The surviving monks turned to face the new threat. Muzzle-flashes ripped at the night and lit their hard-planed faces.

Garin fired the shotgun again, aiming at the nearest target. The monk moved just ahead of the lethal hail of pellets that tore bark from the tree behind him.

While the attention was off her, Annja stooped and scooped up the pistols. Just as she lifted them, a monk rushed Garin from the rear, following his sword.

“Behind you!” Annja pointed the pistols toward the monk, but Garin swung around into her line of fire.

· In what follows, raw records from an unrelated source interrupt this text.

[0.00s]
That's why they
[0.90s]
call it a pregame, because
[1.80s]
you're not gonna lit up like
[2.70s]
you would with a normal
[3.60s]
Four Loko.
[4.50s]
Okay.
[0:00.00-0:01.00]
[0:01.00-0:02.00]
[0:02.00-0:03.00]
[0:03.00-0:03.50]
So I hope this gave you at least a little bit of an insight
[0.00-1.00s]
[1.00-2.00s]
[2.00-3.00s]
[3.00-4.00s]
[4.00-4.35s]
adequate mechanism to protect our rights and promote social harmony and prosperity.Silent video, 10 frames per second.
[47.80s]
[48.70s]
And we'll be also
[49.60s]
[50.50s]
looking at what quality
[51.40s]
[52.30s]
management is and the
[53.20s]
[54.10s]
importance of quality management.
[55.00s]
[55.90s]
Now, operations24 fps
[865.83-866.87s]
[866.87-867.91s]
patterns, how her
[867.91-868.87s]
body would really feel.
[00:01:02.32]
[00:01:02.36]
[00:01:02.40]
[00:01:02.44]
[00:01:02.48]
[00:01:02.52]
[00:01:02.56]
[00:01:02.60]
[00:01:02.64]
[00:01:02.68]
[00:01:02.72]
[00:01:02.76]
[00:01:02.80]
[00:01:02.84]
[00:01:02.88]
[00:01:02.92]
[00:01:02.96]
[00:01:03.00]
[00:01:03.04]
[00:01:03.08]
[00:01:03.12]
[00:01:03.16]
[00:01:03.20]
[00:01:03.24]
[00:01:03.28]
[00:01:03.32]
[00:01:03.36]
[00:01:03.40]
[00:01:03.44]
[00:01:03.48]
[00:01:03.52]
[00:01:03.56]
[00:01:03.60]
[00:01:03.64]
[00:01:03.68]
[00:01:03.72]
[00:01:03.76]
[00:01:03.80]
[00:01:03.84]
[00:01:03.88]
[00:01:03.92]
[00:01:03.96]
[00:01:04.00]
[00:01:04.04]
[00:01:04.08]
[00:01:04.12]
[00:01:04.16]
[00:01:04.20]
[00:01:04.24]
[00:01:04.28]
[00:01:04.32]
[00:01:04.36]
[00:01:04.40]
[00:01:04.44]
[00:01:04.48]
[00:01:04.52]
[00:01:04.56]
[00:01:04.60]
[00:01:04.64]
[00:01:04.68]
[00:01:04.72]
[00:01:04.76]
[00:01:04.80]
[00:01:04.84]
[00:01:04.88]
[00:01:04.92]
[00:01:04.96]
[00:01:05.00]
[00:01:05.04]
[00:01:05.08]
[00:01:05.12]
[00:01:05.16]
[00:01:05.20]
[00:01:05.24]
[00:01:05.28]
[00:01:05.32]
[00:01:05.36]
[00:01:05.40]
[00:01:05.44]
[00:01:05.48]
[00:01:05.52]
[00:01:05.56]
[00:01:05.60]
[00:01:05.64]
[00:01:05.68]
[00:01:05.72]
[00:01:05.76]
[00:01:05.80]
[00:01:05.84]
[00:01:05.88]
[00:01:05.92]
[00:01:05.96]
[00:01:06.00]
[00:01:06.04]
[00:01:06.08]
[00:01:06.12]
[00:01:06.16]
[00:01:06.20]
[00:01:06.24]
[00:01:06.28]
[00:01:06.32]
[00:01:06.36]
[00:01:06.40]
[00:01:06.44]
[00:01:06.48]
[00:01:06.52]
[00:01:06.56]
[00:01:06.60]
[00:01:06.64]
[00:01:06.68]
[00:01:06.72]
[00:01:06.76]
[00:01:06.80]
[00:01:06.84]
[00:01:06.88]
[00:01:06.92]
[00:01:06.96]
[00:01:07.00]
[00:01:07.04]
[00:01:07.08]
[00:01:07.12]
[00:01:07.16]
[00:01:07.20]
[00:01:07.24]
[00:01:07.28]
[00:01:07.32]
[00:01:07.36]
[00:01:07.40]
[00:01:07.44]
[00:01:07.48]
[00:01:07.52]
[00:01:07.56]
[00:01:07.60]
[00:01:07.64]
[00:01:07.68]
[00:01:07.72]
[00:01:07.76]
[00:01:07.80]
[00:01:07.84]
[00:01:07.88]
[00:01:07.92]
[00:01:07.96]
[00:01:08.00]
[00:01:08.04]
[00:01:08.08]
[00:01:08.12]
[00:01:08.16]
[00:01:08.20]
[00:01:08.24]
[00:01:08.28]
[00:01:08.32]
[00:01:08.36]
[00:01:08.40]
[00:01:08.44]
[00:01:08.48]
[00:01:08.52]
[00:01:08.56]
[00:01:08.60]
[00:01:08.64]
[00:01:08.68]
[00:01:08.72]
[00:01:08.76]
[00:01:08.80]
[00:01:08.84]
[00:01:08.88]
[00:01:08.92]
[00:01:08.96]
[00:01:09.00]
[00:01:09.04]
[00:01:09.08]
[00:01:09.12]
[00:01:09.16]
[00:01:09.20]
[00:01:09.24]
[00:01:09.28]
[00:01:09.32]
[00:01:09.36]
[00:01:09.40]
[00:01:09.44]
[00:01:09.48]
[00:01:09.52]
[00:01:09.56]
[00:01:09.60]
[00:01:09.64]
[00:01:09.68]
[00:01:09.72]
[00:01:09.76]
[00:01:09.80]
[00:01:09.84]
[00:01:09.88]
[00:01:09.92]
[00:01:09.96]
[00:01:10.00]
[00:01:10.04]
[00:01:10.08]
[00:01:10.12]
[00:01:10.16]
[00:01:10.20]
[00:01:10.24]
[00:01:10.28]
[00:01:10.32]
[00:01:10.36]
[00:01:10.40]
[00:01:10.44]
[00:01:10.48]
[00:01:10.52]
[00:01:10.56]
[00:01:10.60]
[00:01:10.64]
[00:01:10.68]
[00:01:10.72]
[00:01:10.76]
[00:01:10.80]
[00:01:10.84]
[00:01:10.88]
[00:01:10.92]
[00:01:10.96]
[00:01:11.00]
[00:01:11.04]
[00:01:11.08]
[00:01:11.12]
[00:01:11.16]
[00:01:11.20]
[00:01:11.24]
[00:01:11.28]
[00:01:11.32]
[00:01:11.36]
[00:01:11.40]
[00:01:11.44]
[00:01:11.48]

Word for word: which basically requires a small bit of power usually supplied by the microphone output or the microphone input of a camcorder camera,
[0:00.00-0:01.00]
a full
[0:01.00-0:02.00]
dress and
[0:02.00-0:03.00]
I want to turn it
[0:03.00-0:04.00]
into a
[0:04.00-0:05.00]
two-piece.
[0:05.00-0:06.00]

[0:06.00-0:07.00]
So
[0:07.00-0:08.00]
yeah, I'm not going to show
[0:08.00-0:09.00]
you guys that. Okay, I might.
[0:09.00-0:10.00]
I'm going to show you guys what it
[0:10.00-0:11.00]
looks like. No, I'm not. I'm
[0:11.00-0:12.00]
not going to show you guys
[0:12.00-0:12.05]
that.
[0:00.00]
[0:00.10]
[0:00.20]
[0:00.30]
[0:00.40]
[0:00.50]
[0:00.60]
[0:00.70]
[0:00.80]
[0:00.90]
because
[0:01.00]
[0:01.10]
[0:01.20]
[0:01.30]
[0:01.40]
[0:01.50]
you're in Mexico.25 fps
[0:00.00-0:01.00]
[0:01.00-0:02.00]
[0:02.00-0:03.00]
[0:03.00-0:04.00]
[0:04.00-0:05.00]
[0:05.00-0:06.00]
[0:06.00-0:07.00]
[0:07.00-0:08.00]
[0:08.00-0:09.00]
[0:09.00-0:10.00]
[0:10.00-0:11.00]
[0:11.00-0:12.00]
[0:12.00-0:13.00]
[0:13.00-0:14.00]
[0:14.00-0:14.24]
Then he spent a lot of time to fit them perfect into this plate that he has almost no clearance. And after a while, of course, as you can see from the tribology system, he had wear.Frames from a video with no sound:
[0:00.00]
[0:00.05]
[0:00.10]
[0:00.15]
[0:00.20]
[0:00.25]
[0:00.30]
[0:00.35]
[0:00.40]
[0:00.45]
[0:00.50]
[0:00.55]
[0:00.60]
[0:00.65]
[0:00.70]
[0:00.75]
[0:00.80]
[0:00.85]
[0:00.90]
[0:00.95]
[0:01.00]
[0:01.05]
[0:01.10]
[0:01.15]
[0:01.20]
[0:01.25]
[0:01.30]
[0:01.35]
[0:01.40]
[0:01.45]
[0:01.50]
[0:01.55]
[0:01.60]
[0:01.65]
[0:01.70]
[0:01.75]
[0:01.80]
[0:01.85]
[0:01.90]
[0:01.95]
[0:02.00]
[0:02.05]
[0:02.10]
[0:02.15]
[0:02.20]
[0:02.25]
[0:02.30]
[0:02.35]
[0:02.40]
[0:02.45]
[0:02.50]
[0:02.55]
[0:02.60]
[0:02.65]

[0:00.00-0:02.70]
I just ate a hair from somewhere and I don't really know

The sword sliced through Garin’s black leather jacket. Coins and the keys to his car glittered in the moonlight as they spilled out. Catching the man on the end of the shotgun’s barrel, Garin loosed a savage yell and fired.

Trapped against the body with nowhere for the expanding gases to go, the shotgun recoil was magnified. Caught while turning on the soft loam, Garin went down under the monk’s body. Carried by the forward momentum he’d built up, almost ripped in half by the shotgun blast, the dead man wrapped his arms around Garin’s upper body.

Shouting curses, Garin rolled out from under the corpse and pushed himself to his feet. Gunshots slapped against his chest. Another cut the side of his face and blood wept freely. He pulled the shotgun to his shoulder and tried to fire, but it was empty.

He looked at Annja. “Run!” Then he sped up the mountainside as fast as he could go.

Annja tried to follow. Before she went more than ten feet, the arriving monks turned on her. The escape route was cut off. She didn’t know if Garin was going to make it before he was overtaken.

Metal glinted on the ground only a few feet away. Even as she recognized what the object was, she was firing both pistols, chasing the monks back into hiding. It was a brief respite at best.

When both SIG-Sauers blasted empty, she dropped the pistol from her left hand and scooped up Garin’s keys amid the scattered change lying on the ground. Then she turned and ran back down the mountain. Garin’s car, almost as heavily armored as a tank, still sat out in front of the main house. If she could reach the car, she thought she had a chance.